Addio Tonino Ricci “ju ciclista” storico commerciante di bici

Pochi mesi fa l’attività avviata dal padre Domenico negli anni Venti aveva festeggiato il secolo di vita Punto di riferimento per gli appassionati del pedale. Commosso ricordo anche dal sindaco Biondi
L’AQUILA. Per tutti era Ju ciclista de San Pietro, lui che aveva ereditato da suo padre un lavoro e una passione per le due ruote. Tanto da trainare questa tradizione di famiglia fino al centesimo compleanno dell’attività, un traguardo festeggiato da poco. Se n’è andato a 92 anni, Antonio (Tonino) Ricci, storico commerciante di biciclette e tecnico-meccanico. Il ciclista di San Pietro, come la piazza del centro sede del negozio e dell’officina punto di riferimento per generazioni di aquilani. Poi il trasferimento in periferia, in via Alba Fucens, a ridosso della statale 80. Attivo anche negli ultimi anni, aveva spento personalmente le candeline di un secolo di attività di Cicli Ricci. Un’azienda familiare avviata da Domenico, il papà di Antonio, all’inizio degli anni Venti del secolo scorso. Domenico è anche il nome del figlio del ciclista che lo ha prima affiancato, per poi continuare la tradizione di famiglia dopo la sua pensione. «Con profonda tristezza e commozione, annunciamo che è andato via un pezzo dell’Aquila e di tutti noi… Ciao Tonino, sarai sempre con noi a riparare le nostre bici. Che tu possa riposare in pace», si legge sulla pagina della Cicli Ricci Asd che, peraltro, costituiva un gruppo ciclistico amatoriale, attivo in città nell’arco dell’anno, in particolare in occasione dell'arrivo (o della partenza) del Giro d'Italia in città, oppure durante la Perdonanza celestiniana. In queste circostanze viene spesso allestita una mostra di bici d’epoca. Negli ultimi anni, sempre negli ultimi giorni di agosto, l’Asd Cicli Ricci ha anche organizzato la pedalata ciclostorica “La Celestiniana” che ricalca fedelmente la prima tappa del Cammino del perdono. Tra i primi ad annunciare la scomparsa di Ricci, il sindaco Pierluigi Biondi. «Questa notte», ha scritto sui suoi canali social, «ci ha lasciati, Antonio Ricci, una vita dedicata alle due ruote. Una passione, ancor prima che una professione, che si tramanda ormai da tre generazioni. Ju ciclista de San Pietro ha imboccato la salita più lunga, ma alla fine il meritato traguardo sarà tutto per lui».

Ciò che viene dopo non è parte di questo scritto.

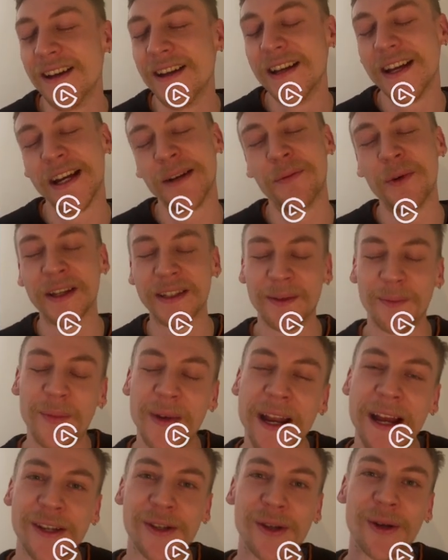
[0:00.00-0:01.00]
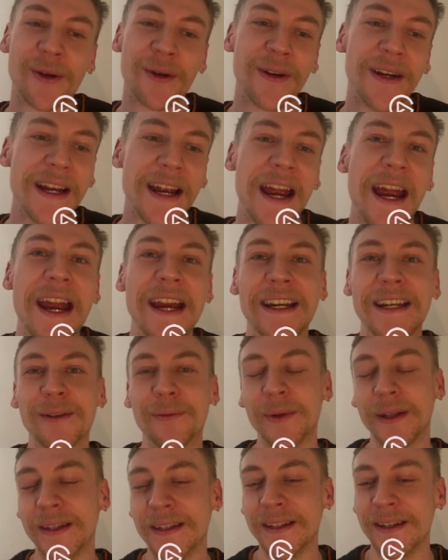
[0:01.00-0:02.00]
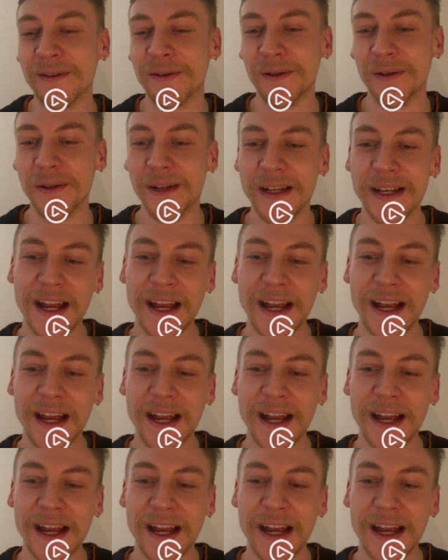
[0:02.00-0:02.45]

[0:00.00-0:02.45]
It was a pleasure hanging with you,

Tante le reazioni tra gli appassionati delle due ruote che proprio nel weekend si erano riuniti in un abbraccio collettivo sulle strade della Gran Fondo, anche nel ricordo di Mauro Mannucci, giovane ciclista scomparso a 32 anni.
L’ultimo saluto avverrà con un rito religioso in programma questo pomeriggio alle 15.30 nella chiesa di San Francesco d’Assisi a Pettino. Oltre a Domenico, Antonio Ricci lascia la figlia Floranna e la moglie Ina.